In an interview later with Jacksonville Today, Waters addressed the issue of civil citations, which exist in other sheriff’s offices and which State Attorney Melissa Nelson supports.
“We are doing the right thing,” Waters said. “They just want me to do what they want me to do, and I have experts here and we are doing it the way it should be done. No civil citations for adults. For juveniles, of course.”
He also explained the department’s budget request, which he said is absolutely needed because of increasing costs.
“Inflation happens,” Waters said. “When you have a bunch of officers who are here getting step raises, you have to pay them. We are not even top paid in the state — we are at the bottom of every big city in this state. But we have to pay our police officers, and all we are doing is paying them and asking for more for the increase.”
More than 700 people attended the 40-minute town hall meeting, including Mayor Donna Deegan and City Council members, plus about 200 police officers standing around the crowd,
Waters spent about 20 minutes answering 14 questions submitted by the audience, joking that “now it’s time for the fun part.”

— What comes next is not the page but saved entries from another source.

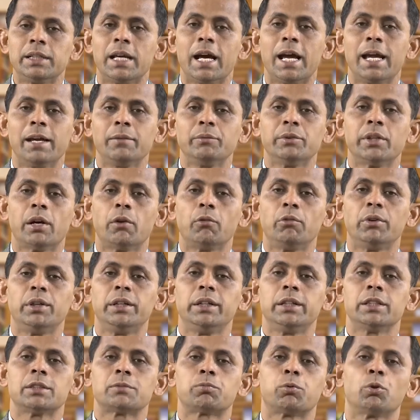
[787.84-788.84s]
time the
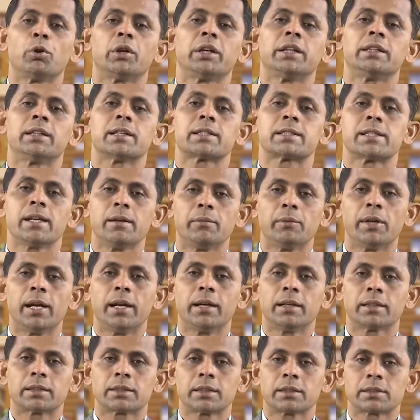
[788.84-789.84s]
wind is flowing in the same
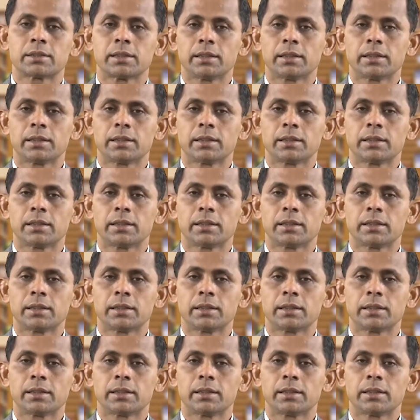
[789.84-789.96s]
direction.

The first question asked whether the Sheriff’s Office will team more state-certified mental health clinicians with police officers to help smooth emotionally charged situations involving mental illness or substance use, so some people get counseling instead of jail. Waters said they are working now “to build a stronger response team.”
“We partner very heavily with the Mental Health Resource Center to make sure that we can build that, and we will continue to do that,” Waters said. “There is an entire part of our population that deals with mental illness, and not all of them deserve jail.”
A question from the Northside Coalition asked how and when citizens can review bodycam video of incidents involving officers. Waters said he already shares videos as quickly as he can because “it is important for you to understand that there is nothing to hide.”
“It is on our transparency site. If it’s not on our transparency site, you have the right to do a public records request and get that,” Waters said. “Not only that, when an officer is involved in an incident that rises to a level, whether it’s an officer-involved shooting or an incident of great public concern, I will show it to you.”
The sheriff was asked why he is against police accountability, which he disputed. He said he holds police officers “to a higher standard than most citizens are.” No one hates a bad police officer more than he does, he said.
“We are given a gun and a badge,” Waters said. “We can take someone’s freedom; in extreme situations, we can take someone’s life. If you misbehave in the Sheriff’s Office, you will be dealt with accordingly. That’s my responsibility,”
Other questions dealt with the need for a new jail, what his department is doing about illegal drugs like fentanyl and how they will solve homicides.
According to Sheriff’s Office data, Jacksonville had 157 total violent deaths in 2022, 136 of them homicides. So far this year, the Sheriff’s Office reports 54 violent deaths, 47 of them homicides.
Also Wednesday, the Sheriff’s Office unveiled a new paint scheme for vehicles — silver paint with white graphics, ditching the familiar white with blue and yellow stripe that has decorated them for decades.
The first two were given to the two officers who transported Officer Malik Daricaud to a hospital after he was critically shot in March.
Current vehicles will retain their white colors. The new colors will be used as vehicles are added to the fleet.